New Entry Sustainable Farming Project engaged in a staff-wide strategic planning process in Winter 2021.  The process was faciliated by volunteer, Jan Klein, PhD - Senior Lecturer in Organizational Change at the MIT Sloan School of Management.  New Entry conducted a SWOT (Strengths, Weaknesses, Opportunities, and Threats) to the organization, reviewed our mission, vision, and values statements and refined each.  We spent time brainstorming where we wanted to be in five years and what we wanted to achieve.  We created strategic goals, sub-goals, and metrics for how to measure how we would arrive at our destination.  Below are the highlights of our Strategic Goals for 2021-2024 and download the entire plan to review our year-by-year objectives and priorities.  Staff meet quarterly to review progress toward our strategic goals and complete an “accomplishments” review to track progress.  Annually, we review our goals, subgoals, and accomplishments to determine what we achieved, what changes need to be made, and to assess, evaluate, and determine commitments to the goals for the next year.  We welcome any feedback and suggestions from our farmers, customers, students, collaborators, and partners on how we are doing!
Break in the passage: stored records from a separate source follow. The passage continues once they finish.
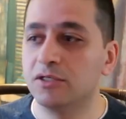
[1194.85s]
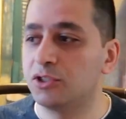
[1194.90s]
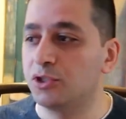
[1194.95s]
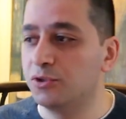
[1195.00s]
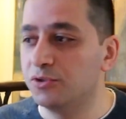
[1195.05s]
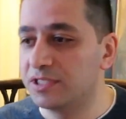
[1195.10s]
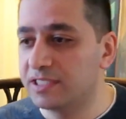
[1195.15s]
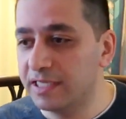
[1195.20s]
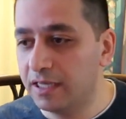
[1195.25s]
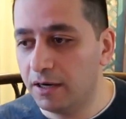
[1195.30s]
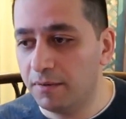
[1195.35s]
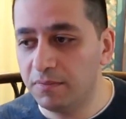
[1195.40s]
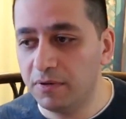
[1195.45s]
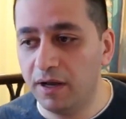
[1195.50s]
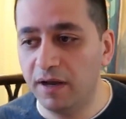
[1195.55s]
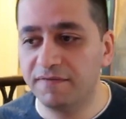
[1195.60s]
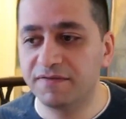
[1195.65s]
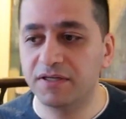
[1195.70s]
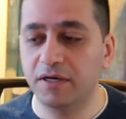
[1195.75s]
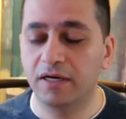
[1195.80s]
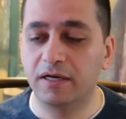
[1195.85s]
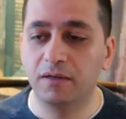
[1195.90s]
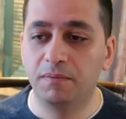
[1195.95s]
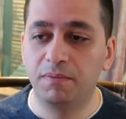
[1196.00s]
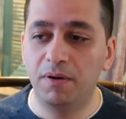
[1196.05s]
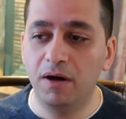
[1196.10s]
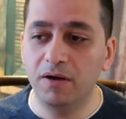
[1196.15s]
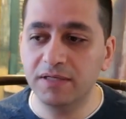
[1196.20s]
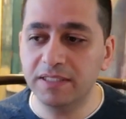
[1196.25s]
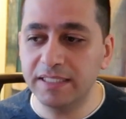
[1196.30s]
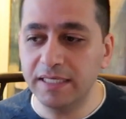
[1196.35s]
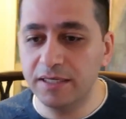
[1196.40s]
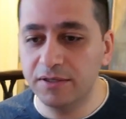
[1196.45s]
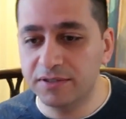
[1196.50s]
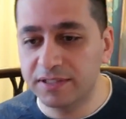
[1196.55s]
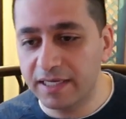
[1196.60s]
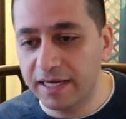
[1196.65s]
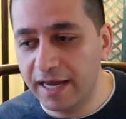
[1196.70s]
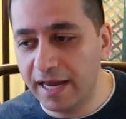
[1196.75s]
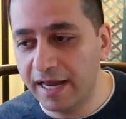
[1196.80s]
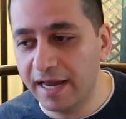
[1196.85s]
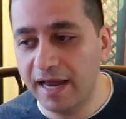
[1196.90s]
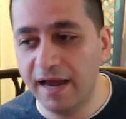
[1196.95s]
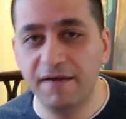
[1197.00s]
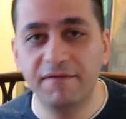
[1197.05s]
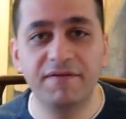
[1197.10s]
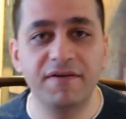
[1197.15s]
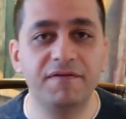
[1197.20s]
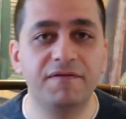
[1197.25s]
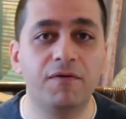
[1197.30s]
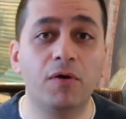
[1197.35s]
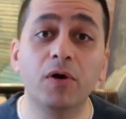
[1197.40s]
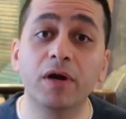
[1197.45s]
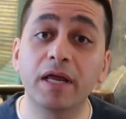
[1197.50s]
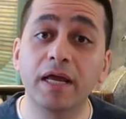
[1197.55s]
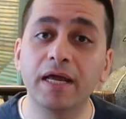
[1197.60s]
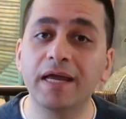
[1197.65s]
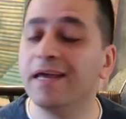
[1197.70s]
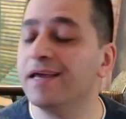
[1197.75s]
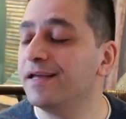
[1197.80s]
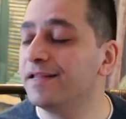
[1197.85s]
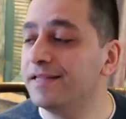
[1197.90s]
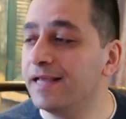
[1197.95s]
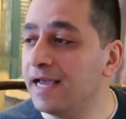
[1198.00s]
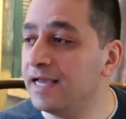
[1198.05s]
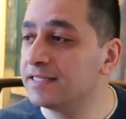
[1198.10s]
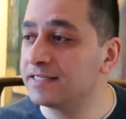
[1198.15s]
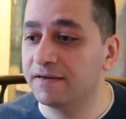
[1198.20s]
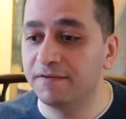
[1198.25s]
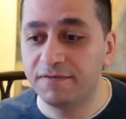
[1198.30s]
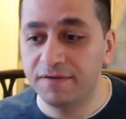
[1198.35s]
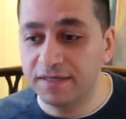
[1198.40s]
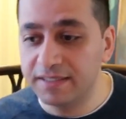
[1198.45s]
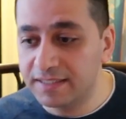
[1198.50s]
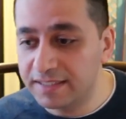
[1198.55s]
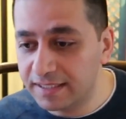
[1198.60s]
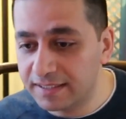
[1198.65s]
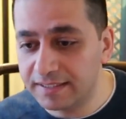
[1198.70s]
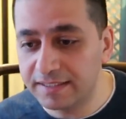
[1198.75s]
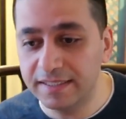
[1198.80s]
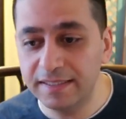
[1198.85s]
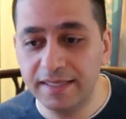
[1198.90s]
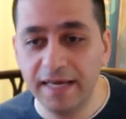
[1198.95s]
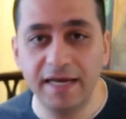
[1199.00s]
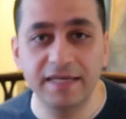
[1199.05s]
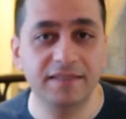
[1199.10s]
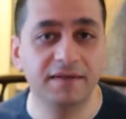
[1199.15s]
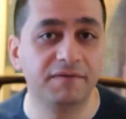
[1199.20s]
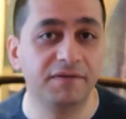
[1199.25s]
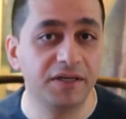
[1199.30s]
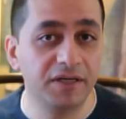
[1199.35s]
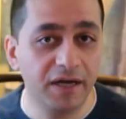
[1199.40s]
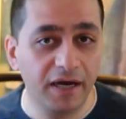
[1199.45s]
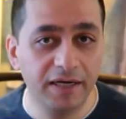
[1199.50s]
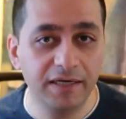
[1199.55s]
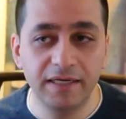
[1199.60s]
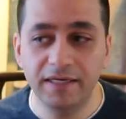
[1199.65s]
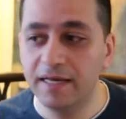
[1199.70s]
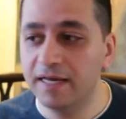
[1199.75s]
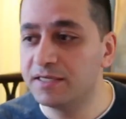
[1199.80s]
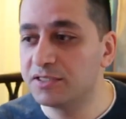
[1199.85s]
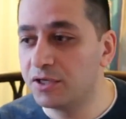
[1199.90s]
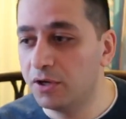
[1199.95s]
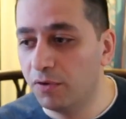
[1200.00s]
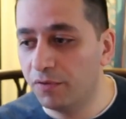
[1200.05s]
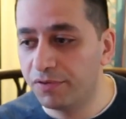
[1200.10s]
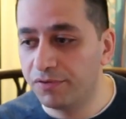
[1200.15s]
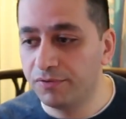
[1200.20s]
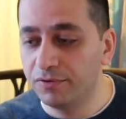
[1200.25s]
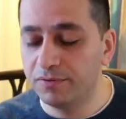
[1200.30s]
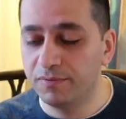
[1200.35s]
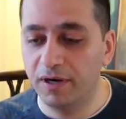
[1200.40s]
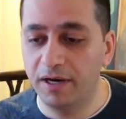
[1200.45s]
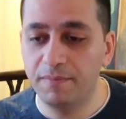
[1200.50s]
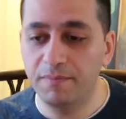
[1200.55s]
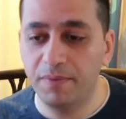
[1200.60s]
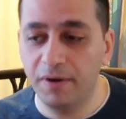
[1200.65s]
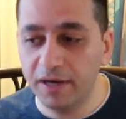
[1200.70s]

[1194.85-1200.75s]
So you set up lifecycle policy, you say, hey, every 40 days, every 60 days, every 90 days, go through my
New Entry Strategic Goals (2021-2024)

#1 - Develop more stable, sustainable funding to maintain our leadership role in creating knowledge in food systems

• Assure longevity of the organization and build on existing infrastructure
• Reconstitute a New Entry Advisory Board to develop a broader base of support and add skills capacity
• Enhance marketing and communication efforts to generate community engagement and awareness of New Entry's mission
• Food Hub becomes an attractive alternative to buyers to create sustainable revenue streams
• Farmer Training and incubator farm revenue generation supports production capacity and capital improvements
• Create new program integrations to increase organizational efficiency

#2 – Become a center of learning that generates new knowledge through innovative and impactful research and faculty/student/community engagement

• Generate new research initiatives between New Entry / Moraine Farm and Tufts faculty
FIELD Network maintains knowledge exchange and leadership role in beginning farmer training space by sharing best practices and providing professional development
• Support policy making to benefit beginning farmers, food access, and food systems transformation.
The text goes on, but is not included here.